[1] Obwohl sich der [Schmalkaldische Bund] zu Recht gegen den Kaiser wehrte, hat sich der Krieg wie gewöhnlich als eine Strafe für beide Teile erwiesen, von der man nach Gott die Obrigkeit um Linderung ersuchen muß.
[2] Zwar kann Gott den Sieg verleihen wie dem David über Goliath, doch darf man ihn nicht versuchen,
[3] wie ein Schiffer mit immer nötigem Gottvertrauen nur bei gutem Wind, nicht mutwillig bei Sturm segeln soll.
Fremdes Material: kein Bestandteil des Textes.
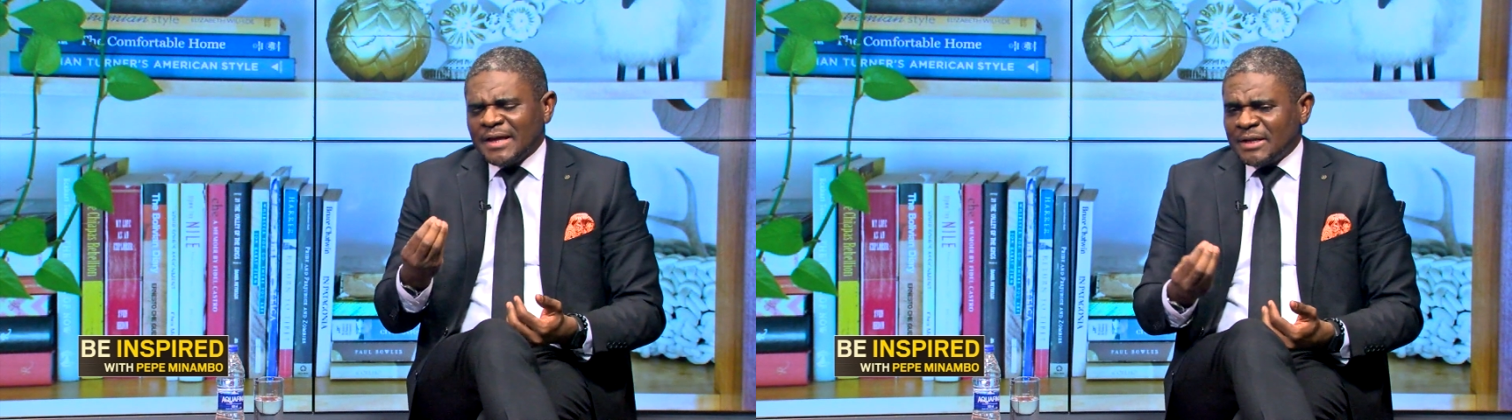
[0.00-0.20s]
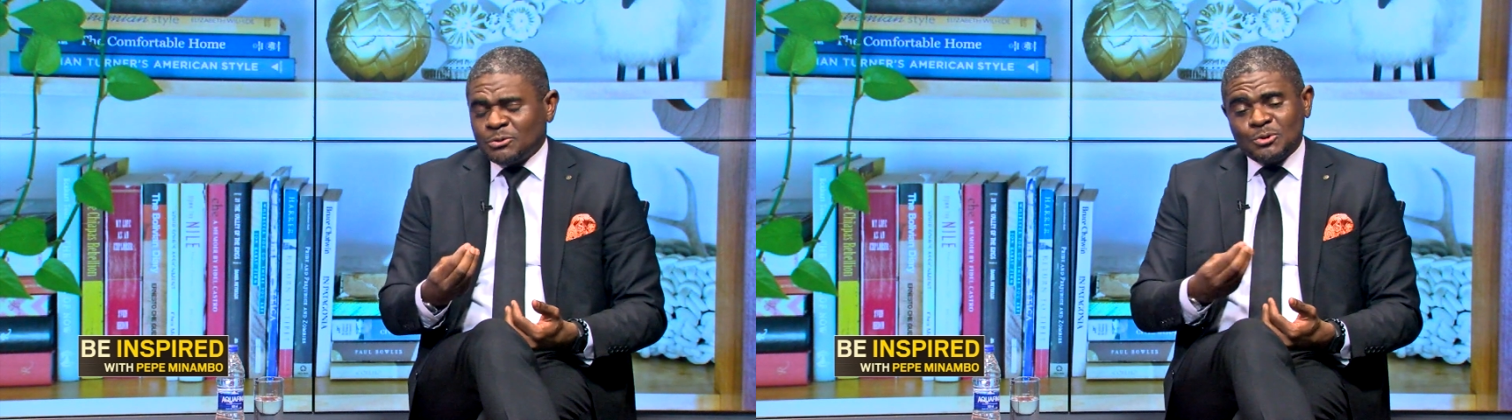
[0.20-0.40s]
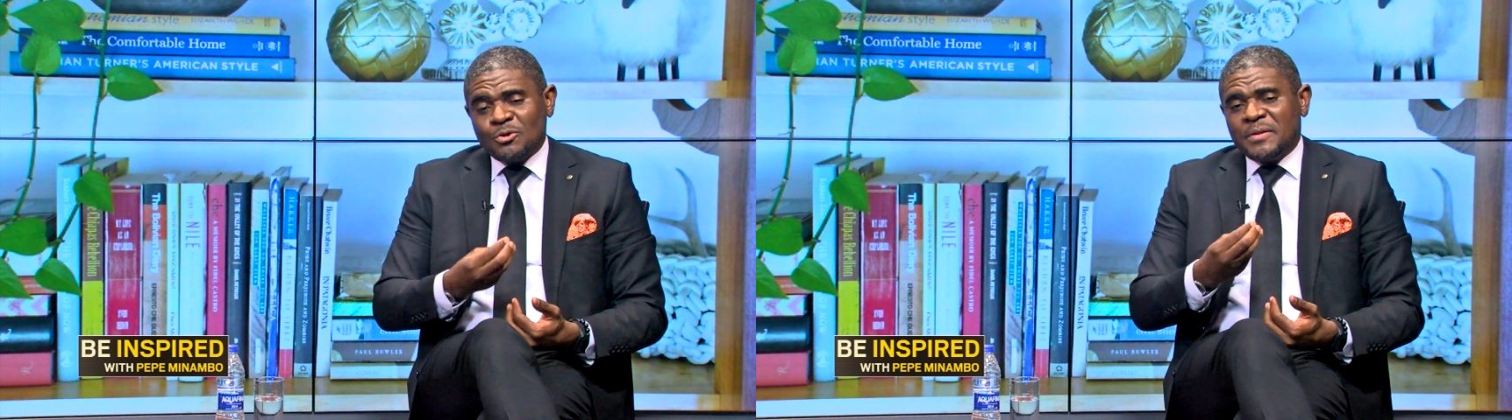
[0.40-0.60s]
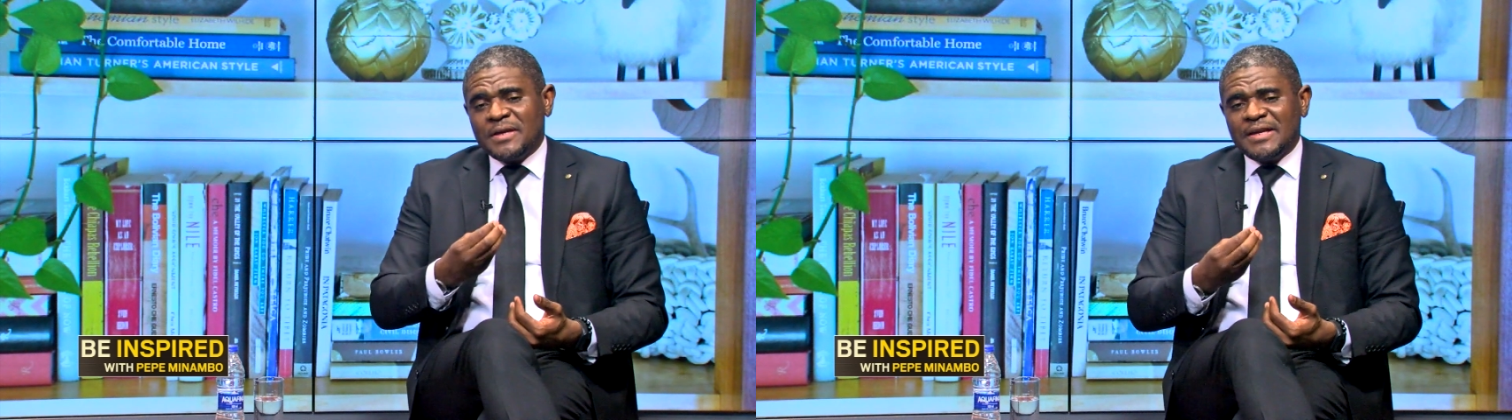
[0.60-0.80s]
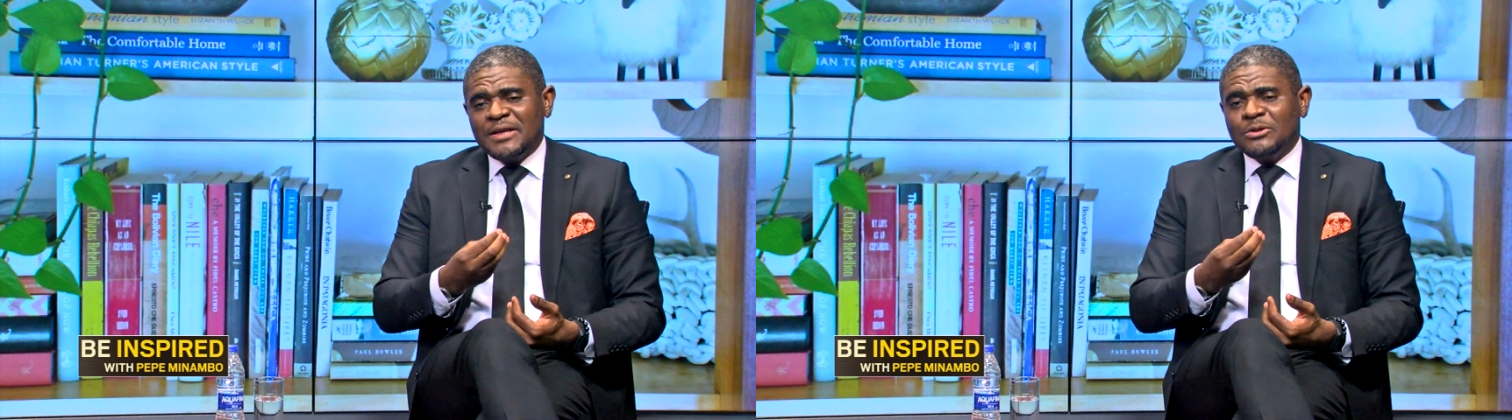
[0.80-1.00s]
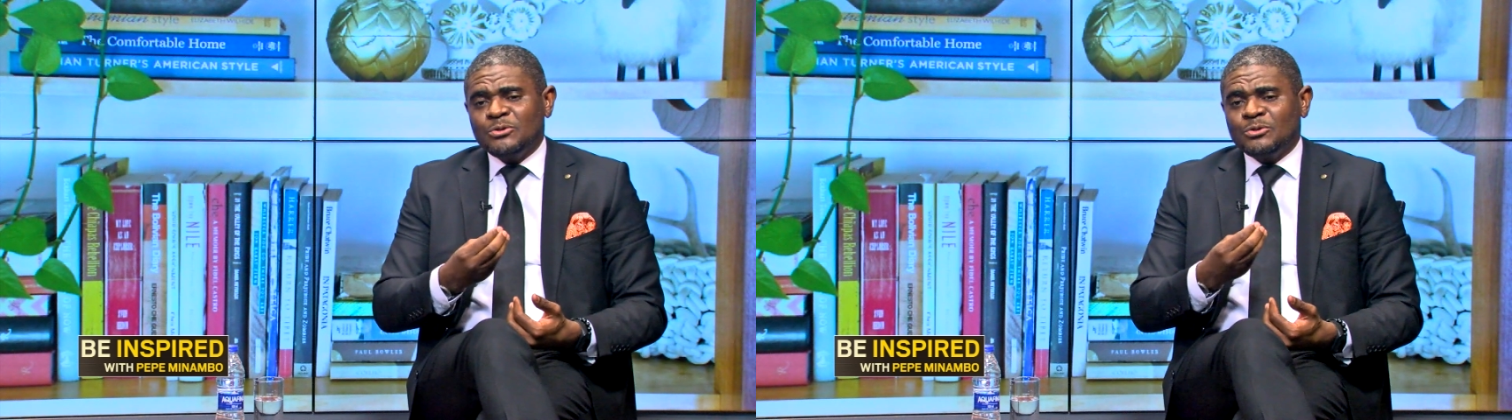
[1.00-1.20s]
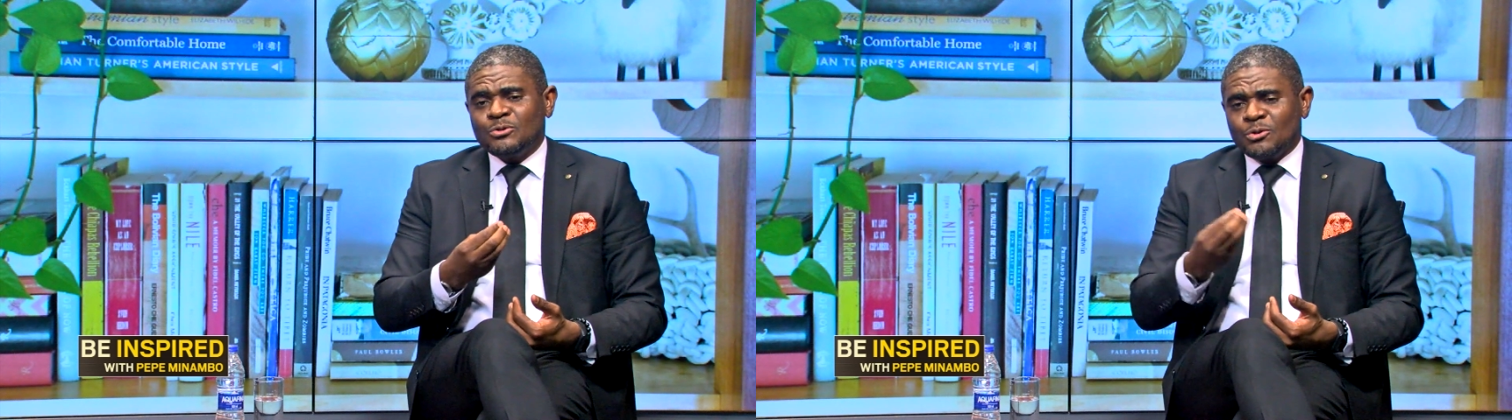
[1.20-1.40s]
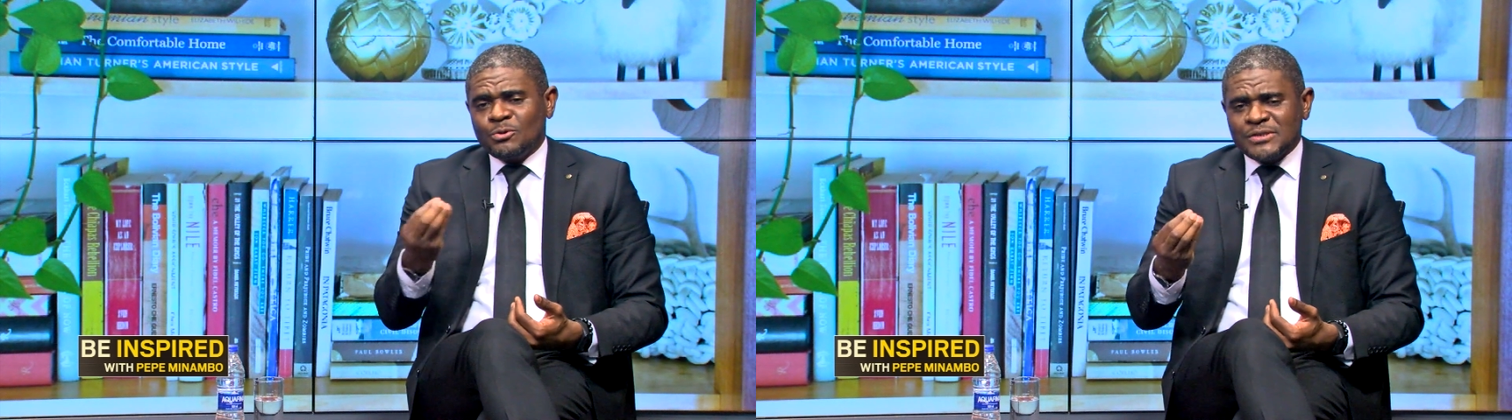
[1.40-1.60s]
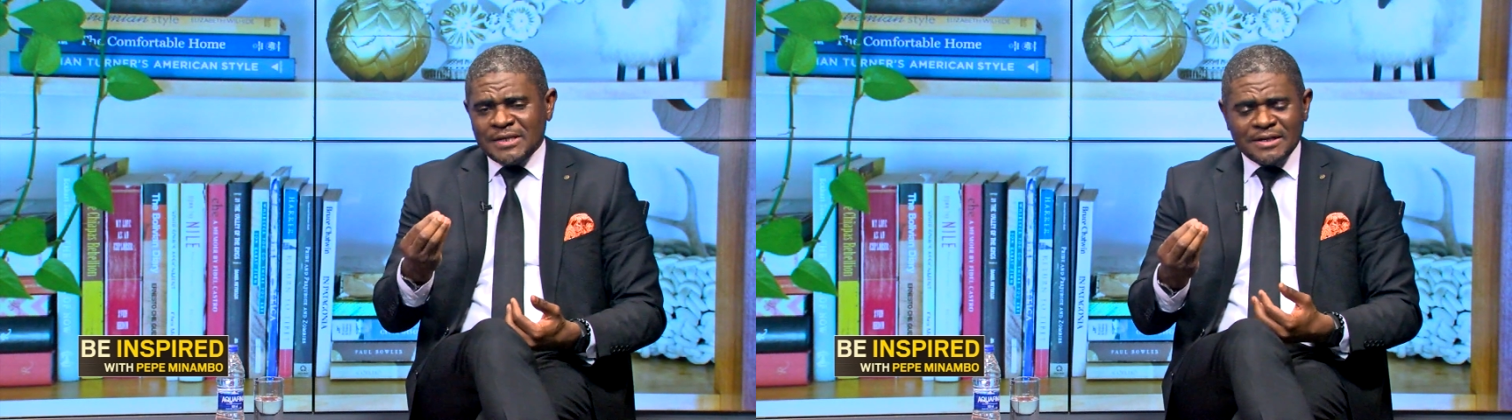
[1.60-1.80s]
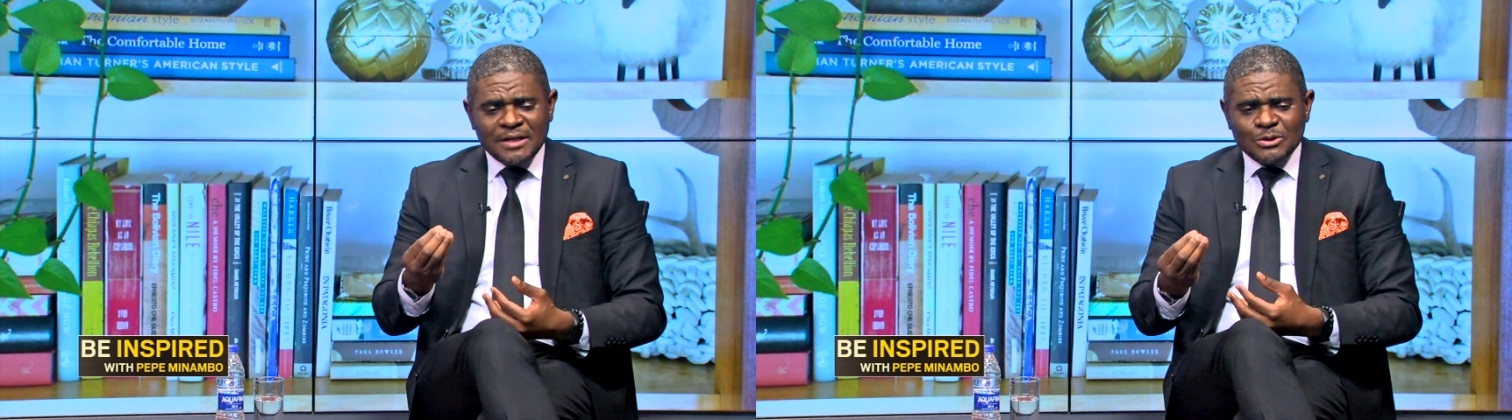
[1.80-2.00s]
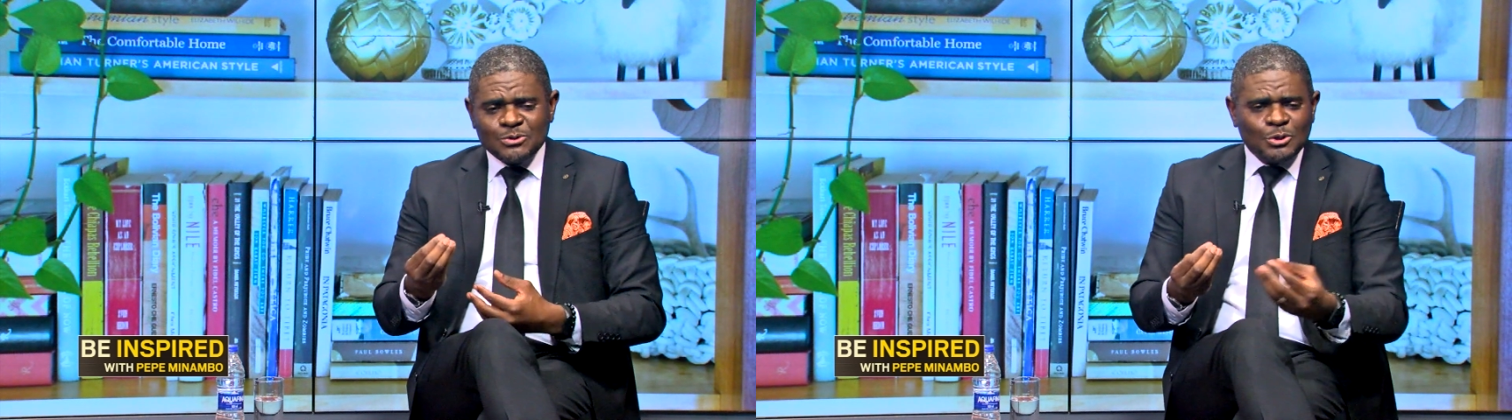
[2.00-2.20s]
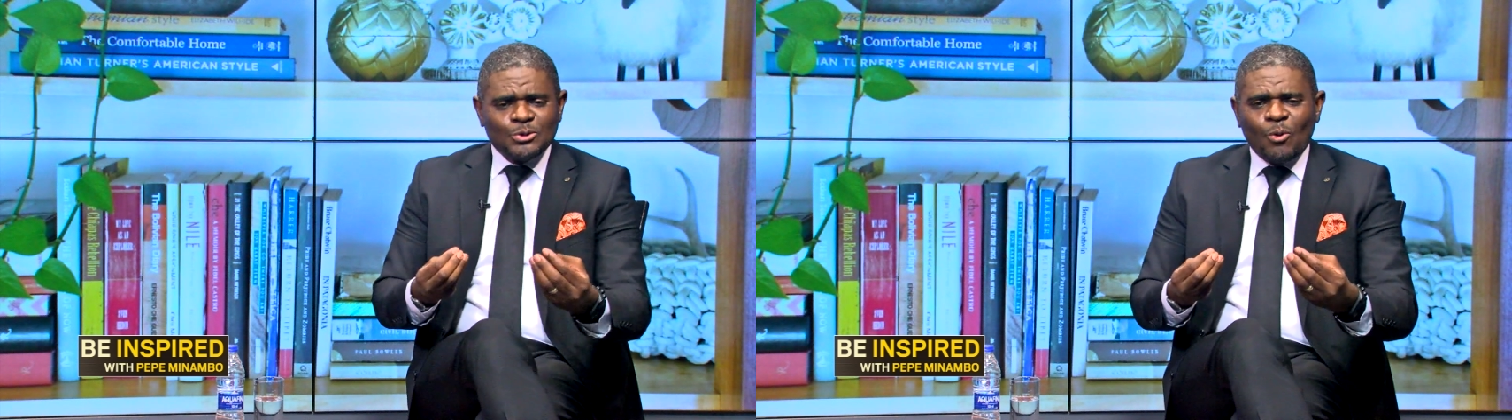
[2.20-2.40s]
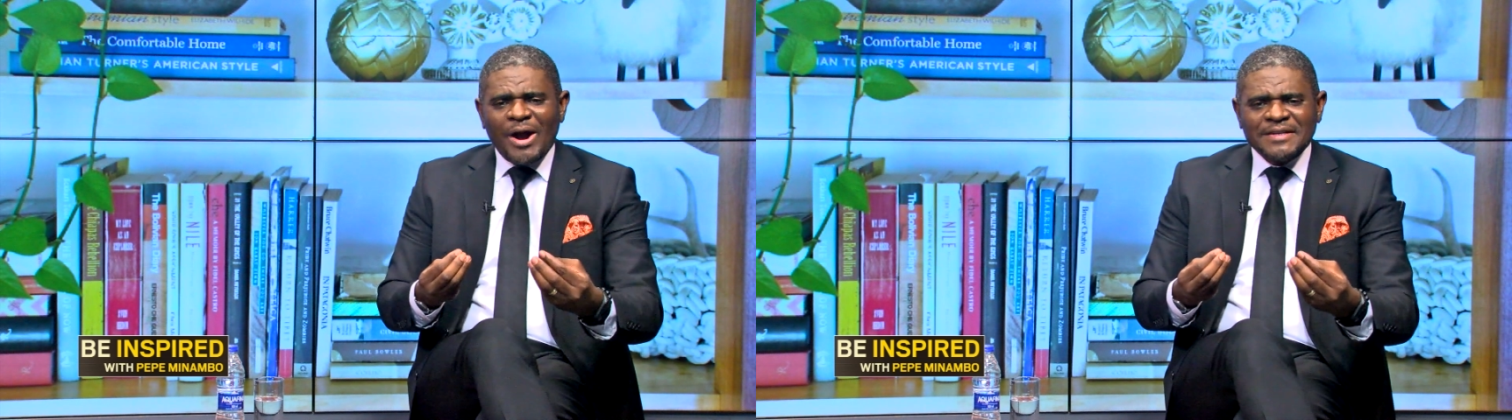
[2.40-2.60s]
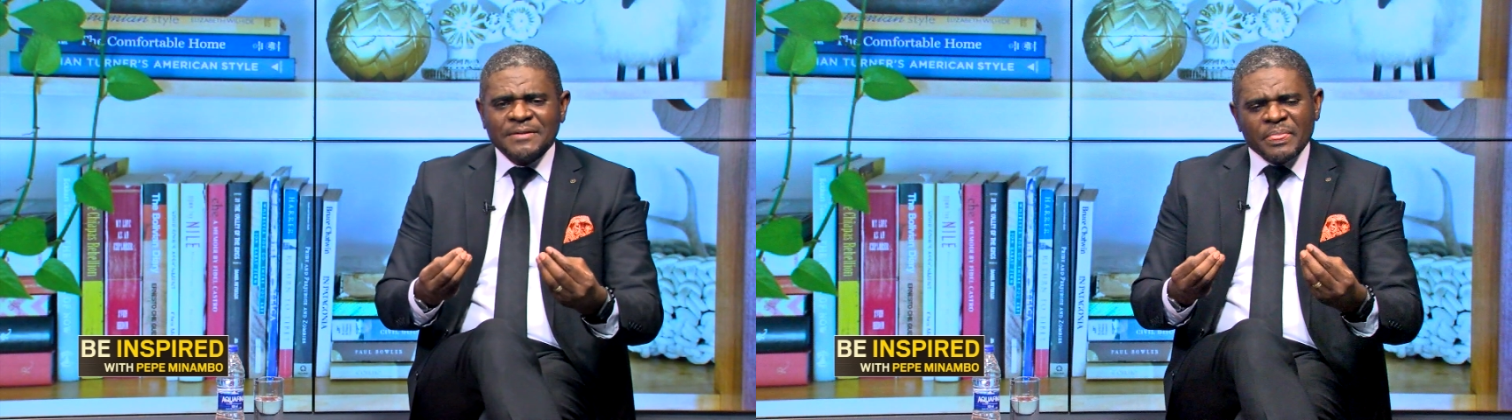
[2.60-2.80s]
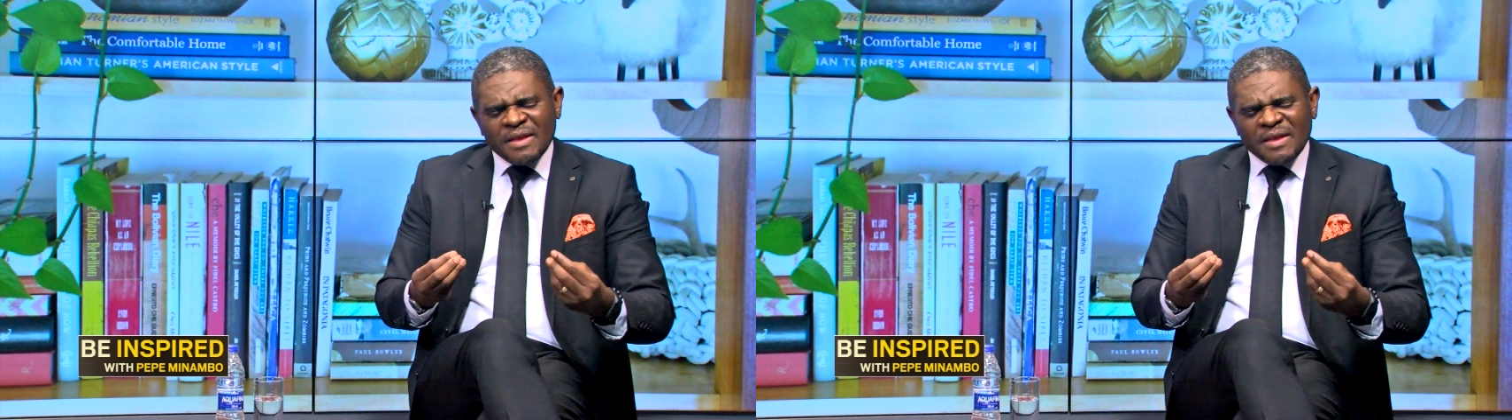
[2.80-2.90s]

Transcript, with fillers: that you should be introducing social wise,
[4] Wer trotz Friedensangebot diesen aussichtslosen Krieg gegen den Kaiser fortsetzt, versucht Gott, und selbst bei Aussicht auf Erfolg würde das Vaterland zerstört werden. Wenn der Kaiser die Religion nicht verändert und dem Kf. seinen Rang läßt, soll er ihm in weltlichen Dingen gehorsam sein und mit gutem Gewissen Frieden schließen.
[5] Einwände und M.s Antwort.
[6] Trotz Schutz der rechten Lehre ist wegen der eigenen Sünden Gottes Strafe zu erwarten, der zwar die Bischöfe vernichten und Hz. Moritz' Treulosigkeit bestrafen wird, aber auf seine Weise und zu seiner Zeit.